• [What you will do]:
Without changing a word, repeat the data, and include no pictures.

--- Provided data ---

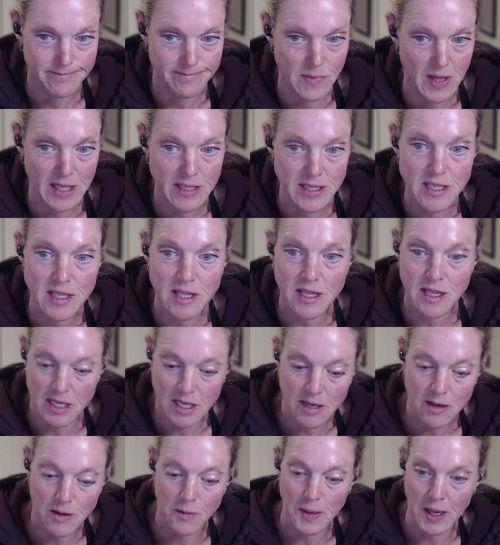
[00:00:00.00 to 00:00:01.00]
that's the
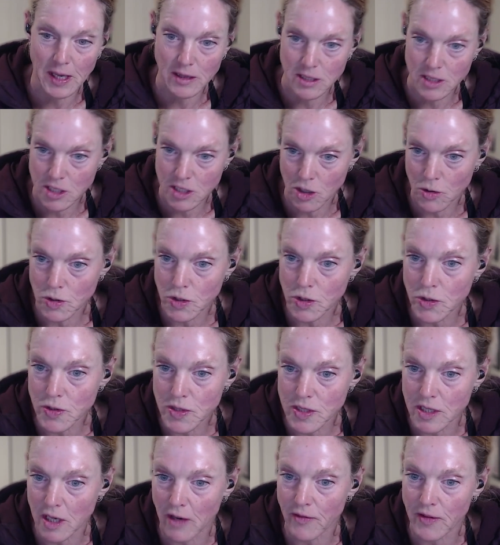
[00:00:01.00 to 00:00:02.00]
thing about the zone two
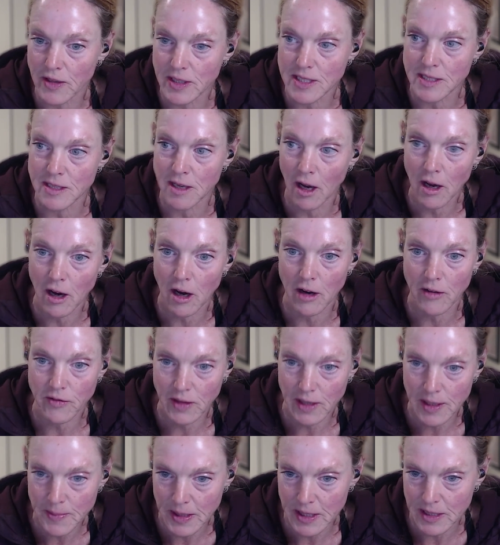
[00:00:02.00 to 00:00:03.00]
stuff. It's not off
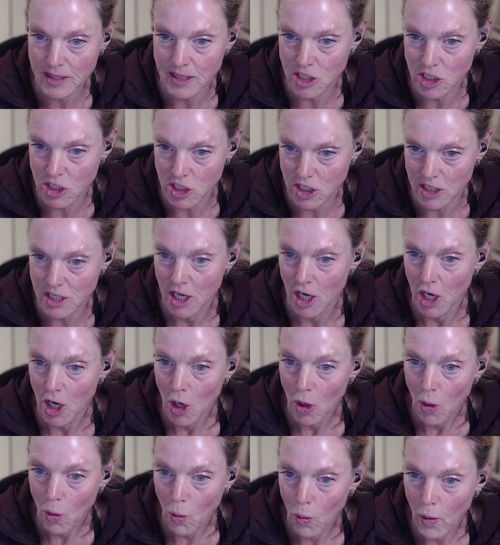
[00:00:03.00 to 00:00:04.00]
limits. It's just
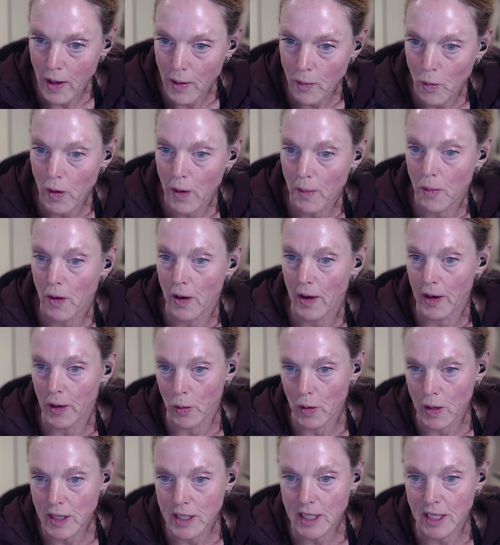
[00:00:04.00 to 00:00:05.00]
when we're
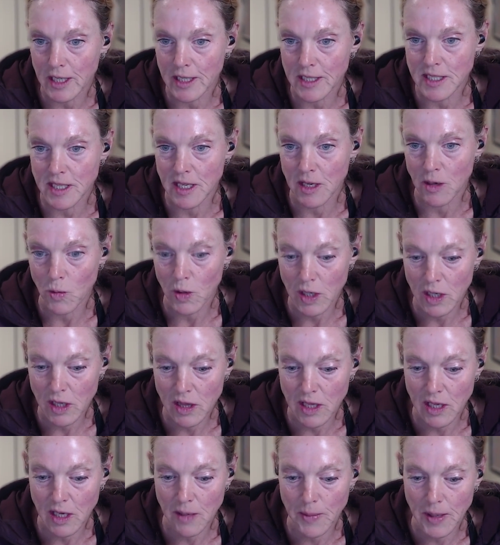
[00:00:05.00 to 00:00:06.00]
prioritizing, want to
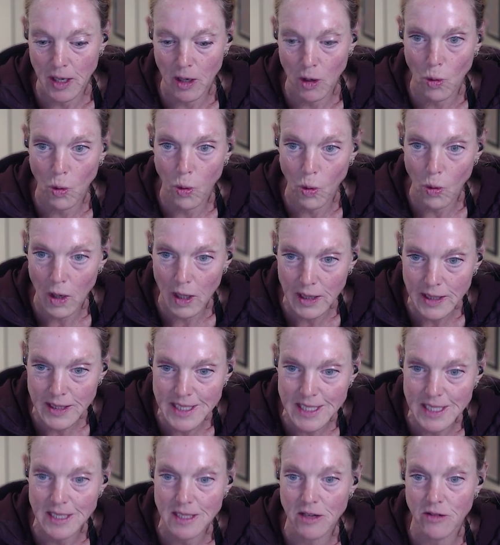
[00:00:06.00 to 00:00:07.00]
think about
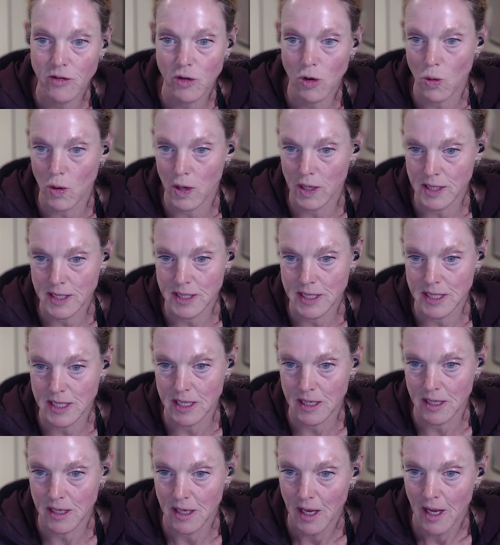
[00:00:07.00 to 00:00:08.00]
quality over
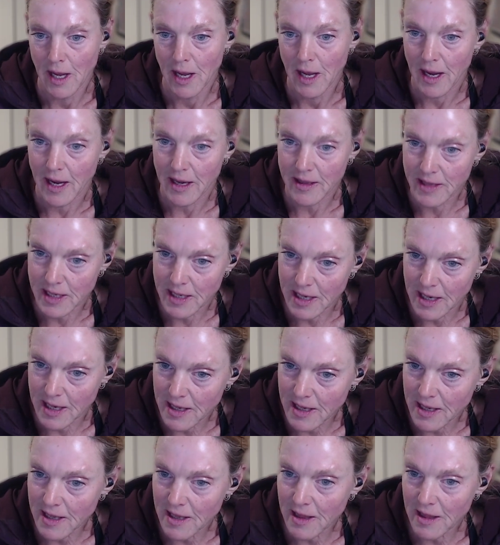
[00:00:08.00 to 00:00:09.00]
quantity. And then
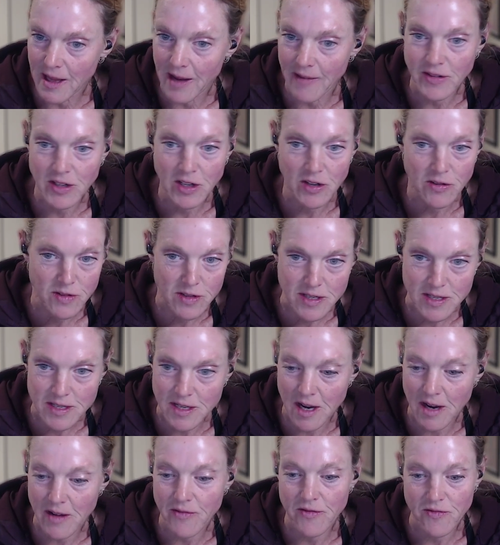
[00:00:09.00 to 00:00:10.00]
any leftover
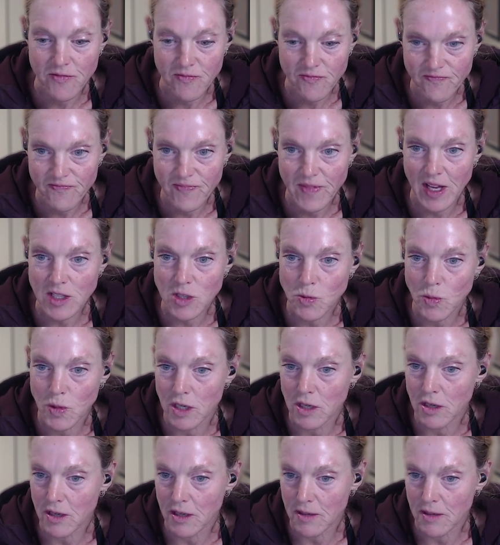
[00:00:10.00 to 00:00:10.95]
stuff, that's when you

---

• [Written solution]:
[00:00:00.00 to 00:00:01.00]
that's the
[00:00:01.00 to 00:00:02.00]
thing about the zone two
[00:00:02.00 to 00:00:03.00]
stuff. It's not off
[00:00:03.00 to 00:00:04.00]
limits. It's just
[00:00:04.00 to 00:00:05.00]
when we're
[00:00:05.00 to 00:00:06.00]
prioritizing, want to
[00:00:06.00 to 00:00:07.00]
think about
[00:00:07.00 to 00:00:08.00]
quality over
[00:00:08.00 to 00:00:09.00]
quantity. And then
[00:00:09.00 to 00:00:10.00]
any leftover
[00:00:10.00 to 00:00:10.95]
stuff, that's when you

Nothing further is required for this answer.